7. After this agreement a second agreement came to be executed
in between the parties on 18.7.1994. This was necessitated because
the appellant herein could make available only 86,725 sq.ft. FSI.
Under this second agreement it was agreed to by the appellant herein
that the further land admeasuring 2500 sq.mtrs. would be allowed to
be developed by the respondent. The said 2500 sq.mtrs. land was
reserved by Bombay Municipal Corporation for Municipal Primary
School and playground. However, the appellant herein undertook to
shift the said reservation to some other property of the appellant at
the cost of the respondent. There was an arbitration clause vide
Clause No.10 in this agreement also.
8. On 9.11.1994 there was a Tripartite Agreement between the
appellant and respondent herein along with one Bhupendra Capital
and Finance Limited whereby 50% of the appellant’s entire interest
under the Agreement dated 27.4.1994 and 18.7.1994 was agreed to
be transferred.
9. On 22.6.1996 the agreement dated 18.7.1994 was cancelled by
mutual consent as the parties were unable to agree on the cost of
shifting the reservation which was agreed to in the agreement dated
18.7.1994. It was, therefore, agreed vide clause 5 that the respondent
and the third party brought in, i.e., Bhupendra Capital and Finance
Ltd., would have no right or claim in respect of the said property
belonging to the appellant and more particularly described in the First
Schedule, save and except, the 86725 sq.ft. FSI.
10. On 28.6.1996 the respondent herein entered into an
Assignment Agreement with Ansal Housing and Construction to build
flats on the area with FSI of 86725 sq.ft.
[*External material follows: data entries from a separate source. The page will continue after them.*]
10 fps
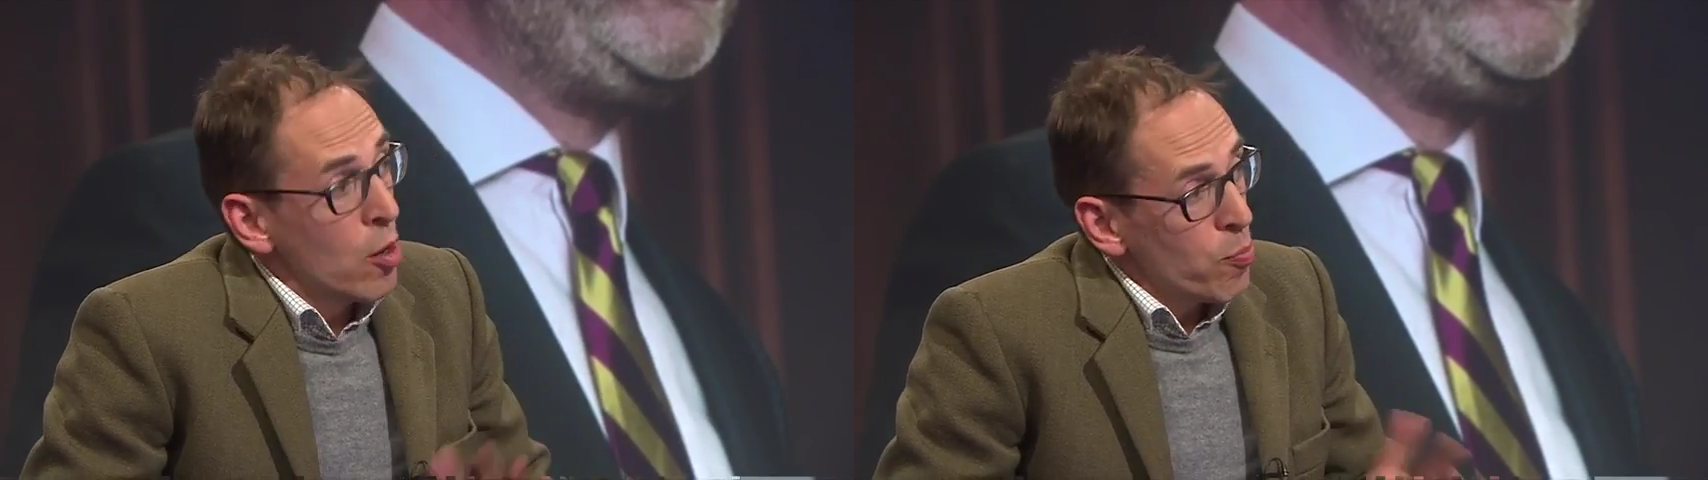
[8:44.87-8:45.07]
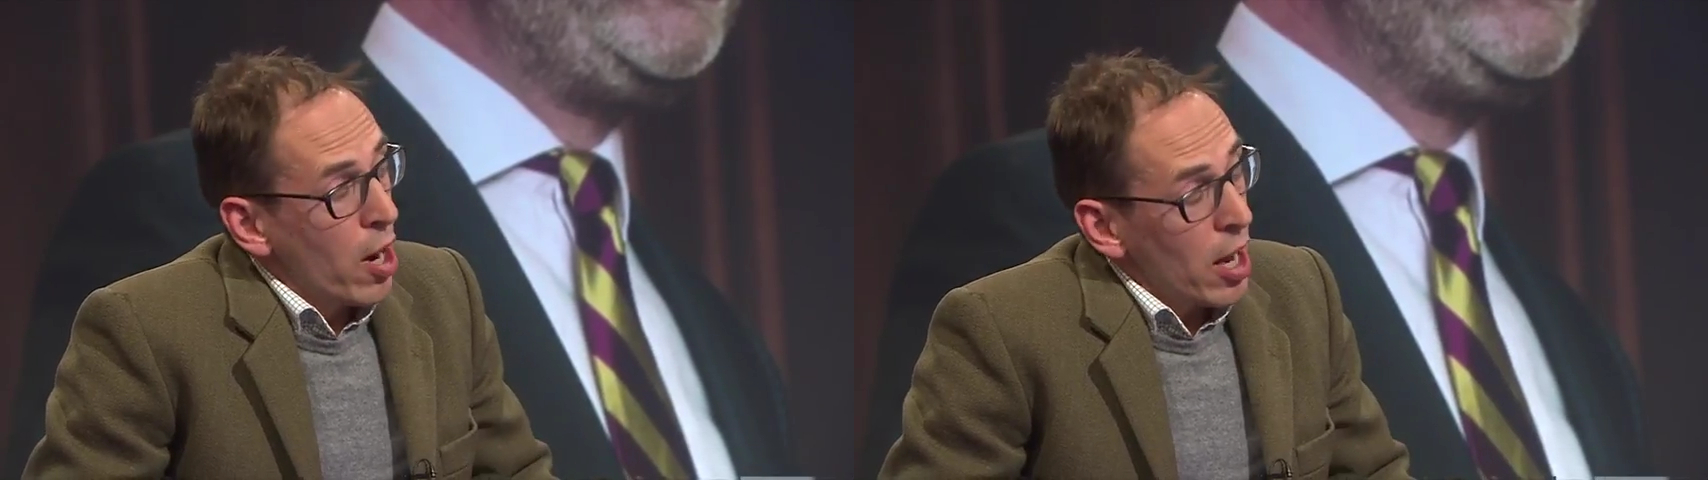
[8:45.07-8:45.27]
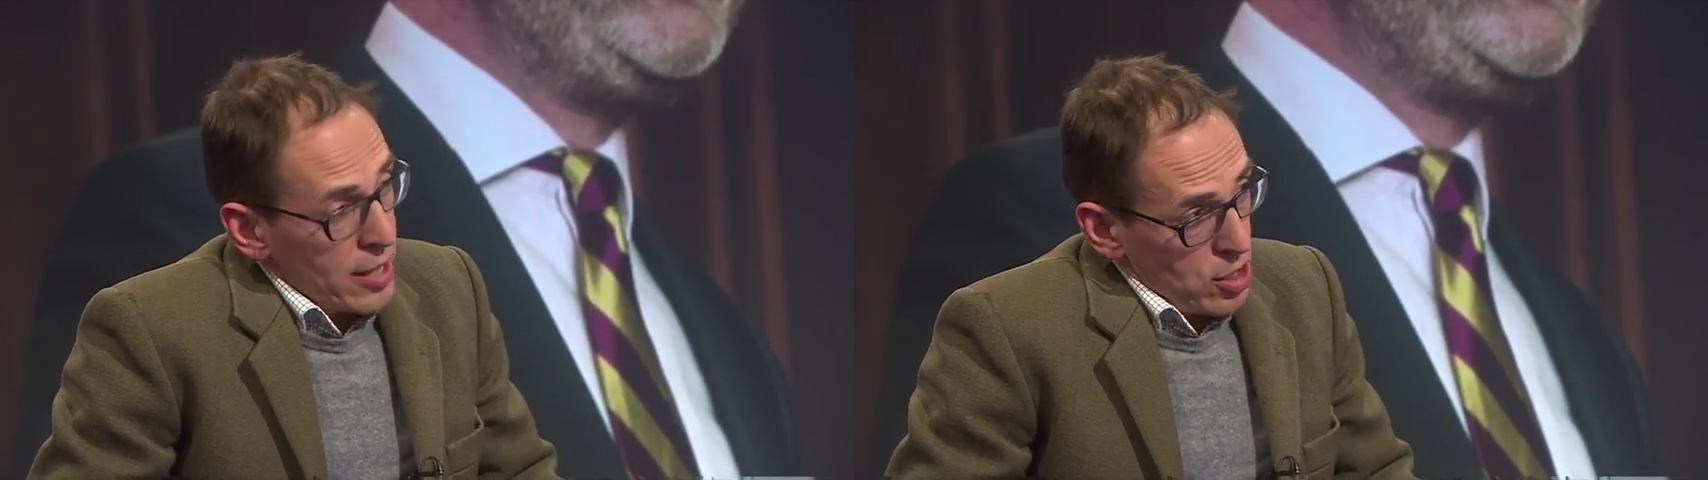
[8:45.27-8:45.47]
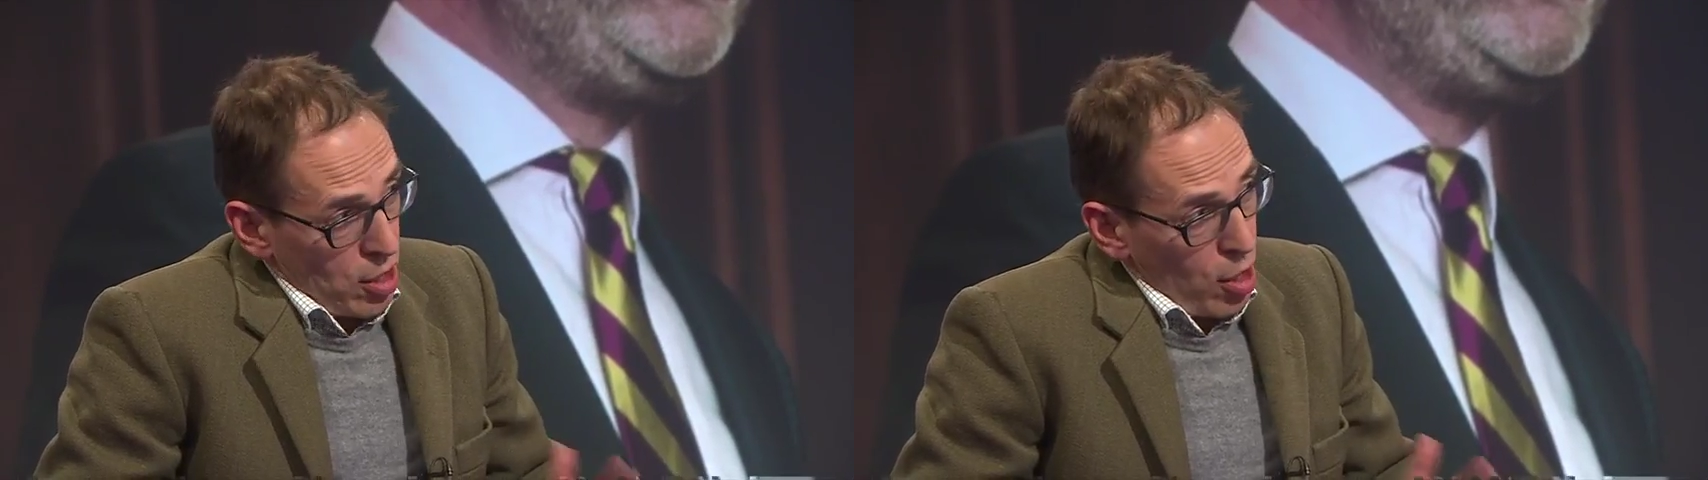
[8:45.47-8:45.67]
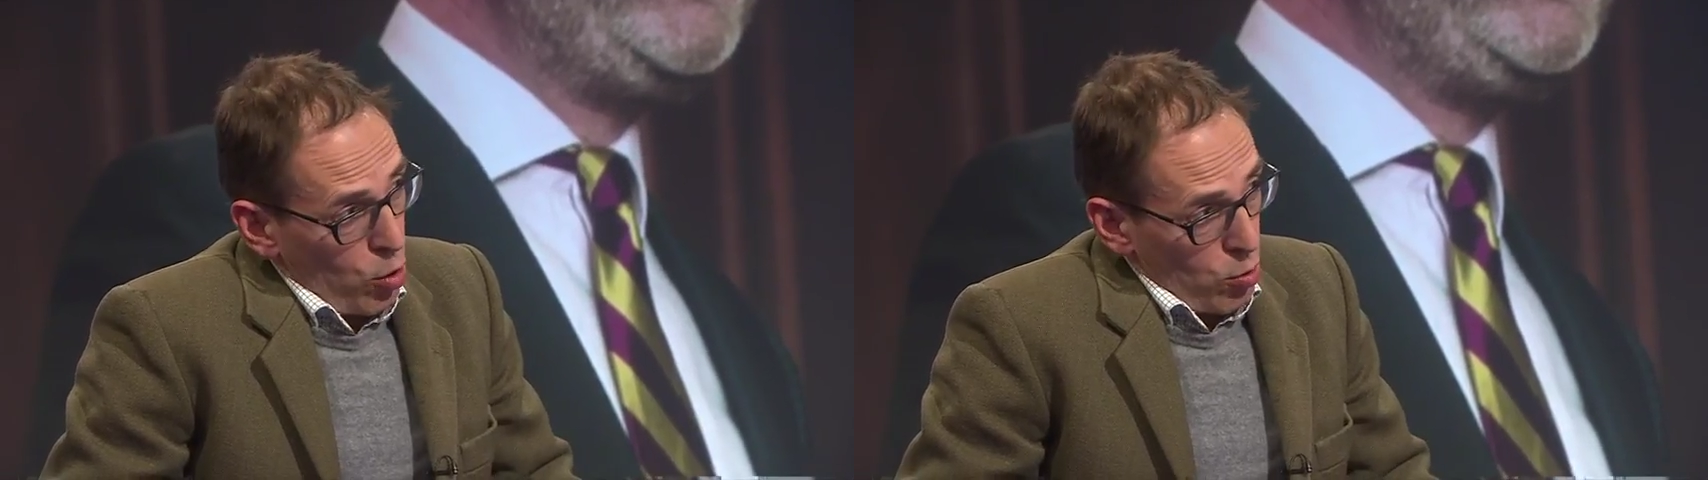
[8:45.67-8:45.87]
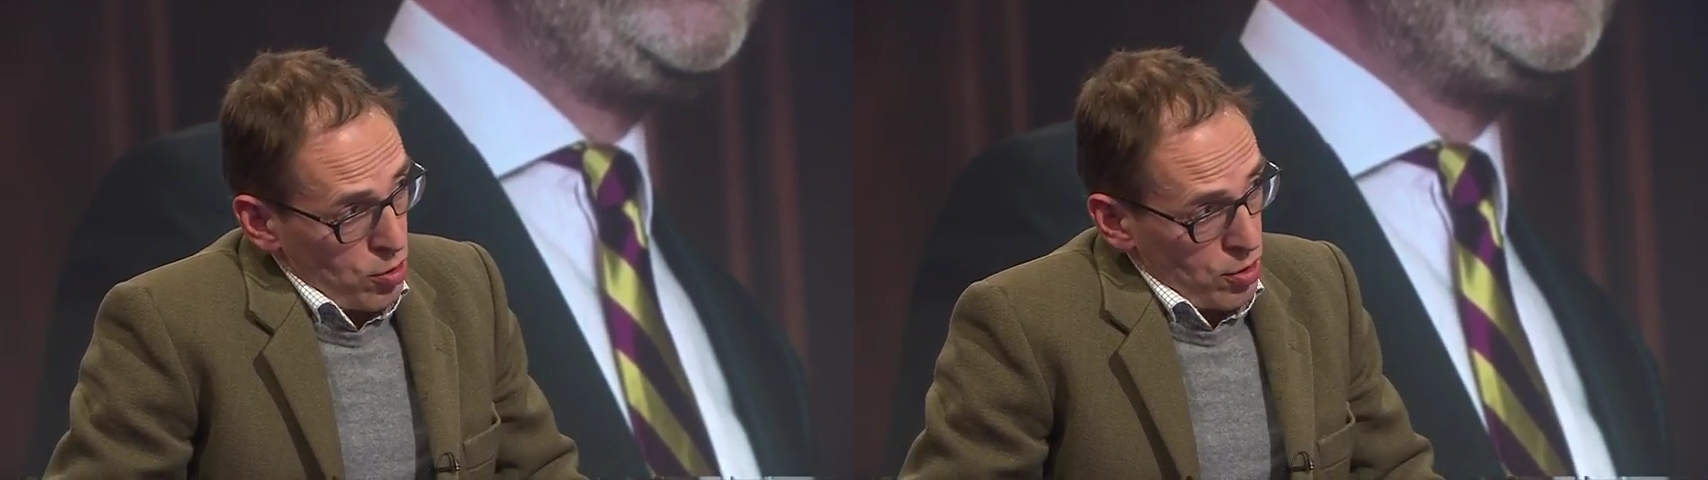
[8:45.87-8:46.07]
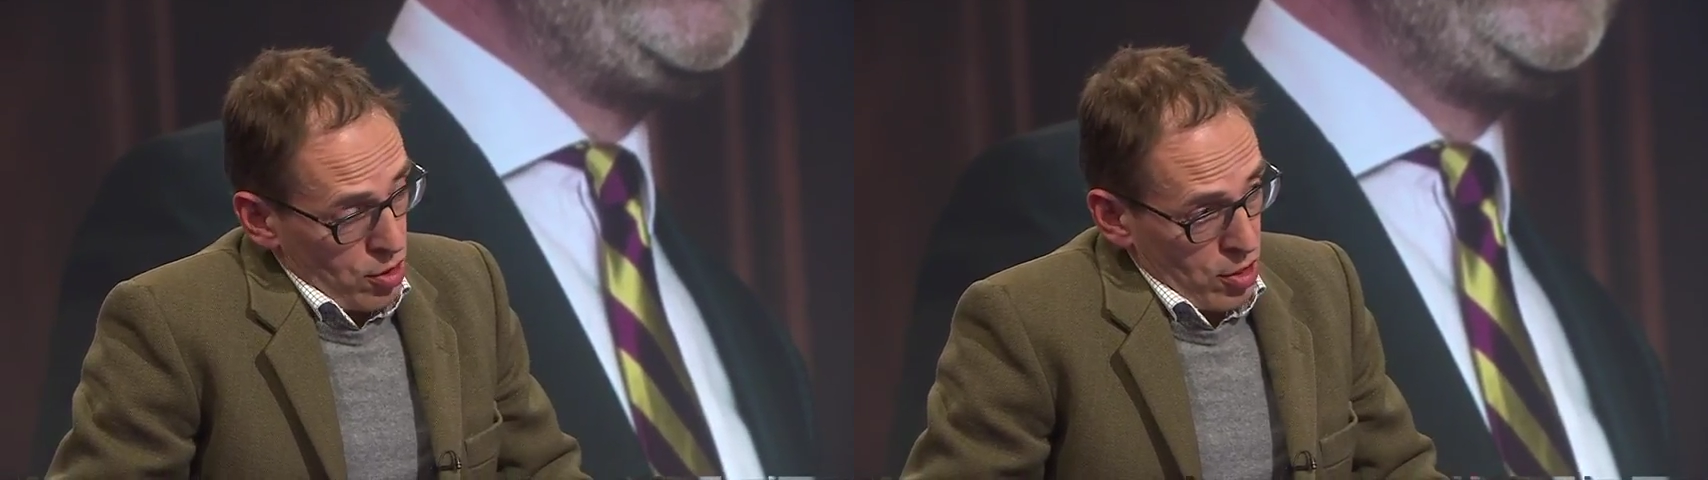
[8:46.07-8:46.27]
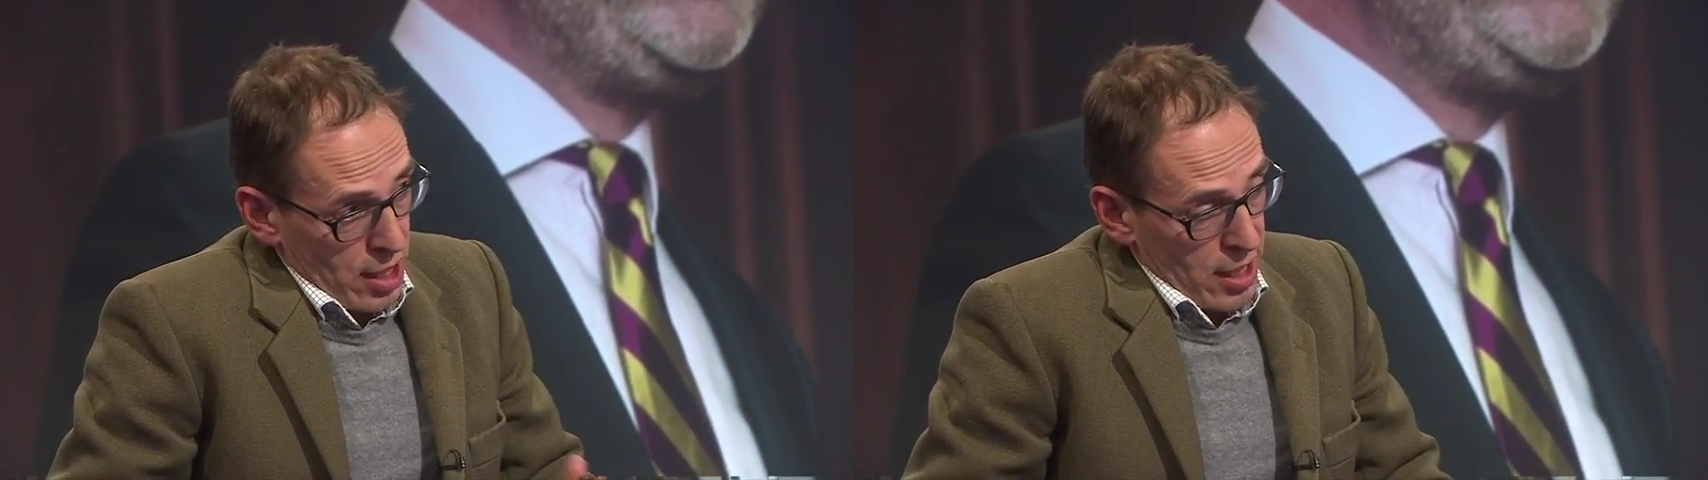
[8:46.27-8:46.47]
partly to hold
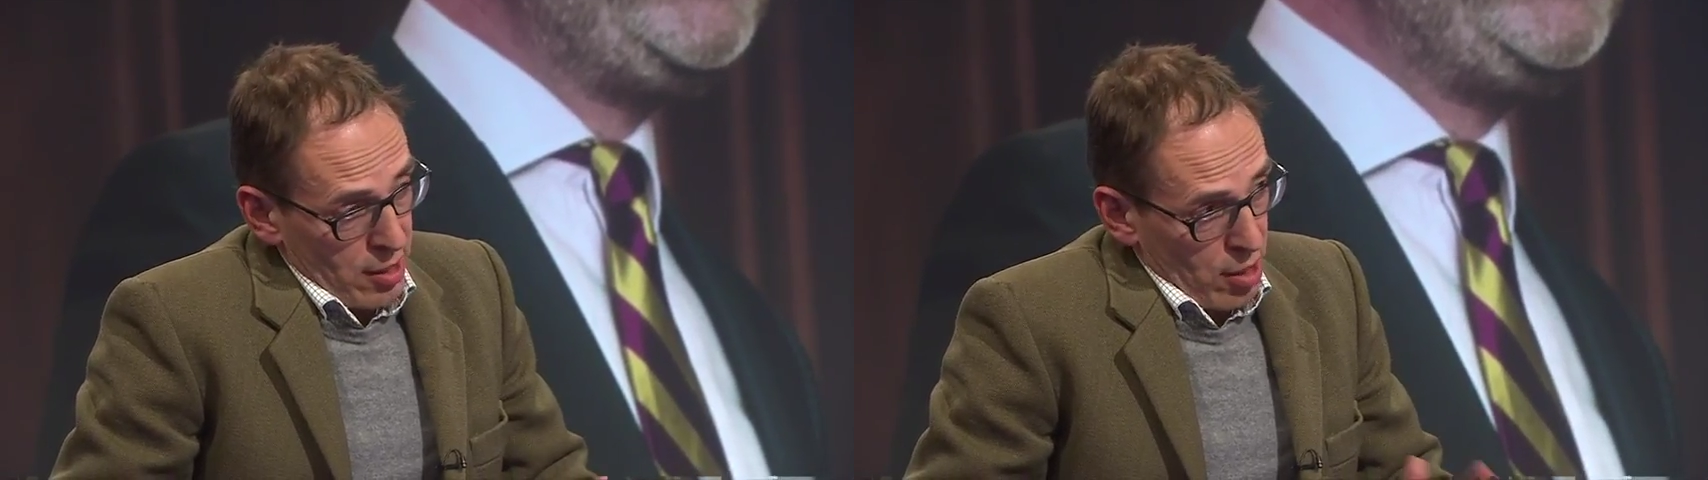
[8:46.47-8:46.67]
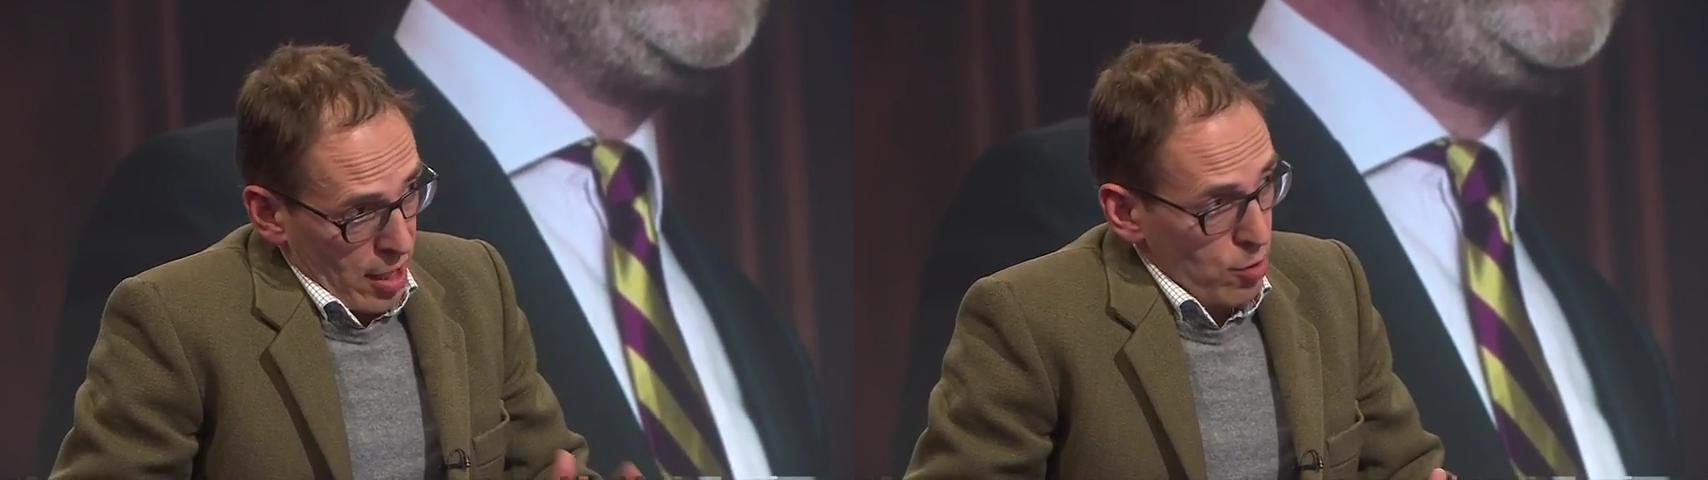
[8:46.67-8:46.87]
the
11. On 4.5.2001 the respondent herein had filed a petition under
Section 9 of the Act seeking injunction and appointment of Receiver
in respect of 2500 sq.mtrs. of land. However, that was dismissed by
the High Court on the ground that the area was covered under the
agreement dated 18.7.1994 and it was cancelled by an agreement
dated 22.6.1996 and, therefore, the application was not maintainable.
The appeal against this order also failed vide order dated 3.6.2002.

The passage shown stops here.